Dataset entries

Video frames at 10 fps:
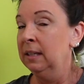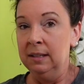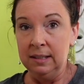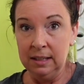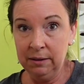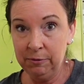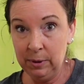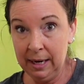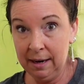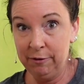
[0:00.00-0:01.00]
see if
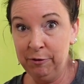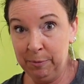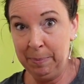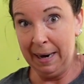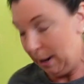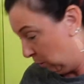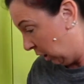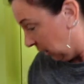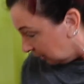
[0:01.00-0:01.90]
we have power.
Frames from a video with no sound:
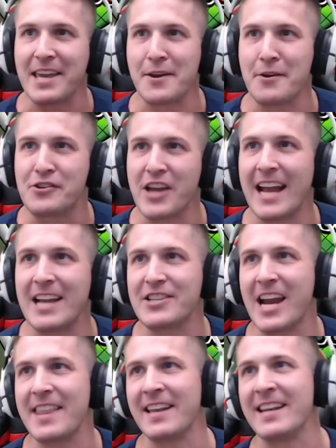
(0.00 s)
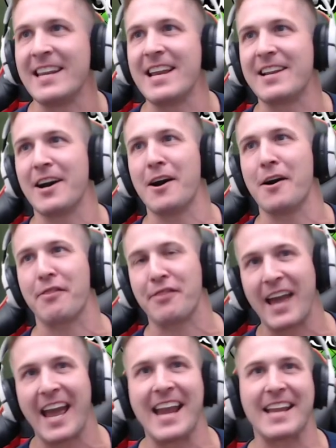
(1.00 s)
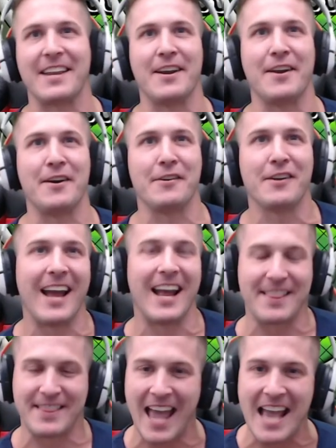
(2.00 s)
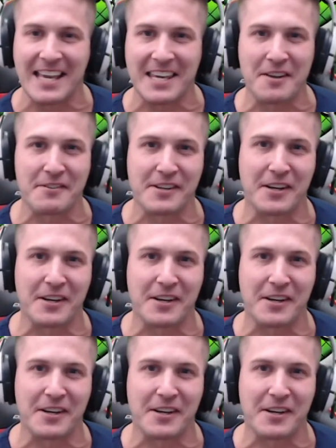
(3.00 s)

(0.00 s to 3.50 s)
you, JJ the Nico. Thank you. And thank you to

# WHAT THE EXERCISE ASKS
Pictures stay out; the entries above are to be output exactly as given.

# OUTPUT FOR THIS EXERCISE
Video frames at 10 fps:
[0:00.00-0:01.00]
see if
[0:01.00-0:01.90]
we have power.
Frames from a video with no sound:
(0.00 s)
(1.00 s)
(2.00 s)
(3.00 s)

(0.00 s to 3.50 s)
you, JJ the Nico. Thank you. And thank you to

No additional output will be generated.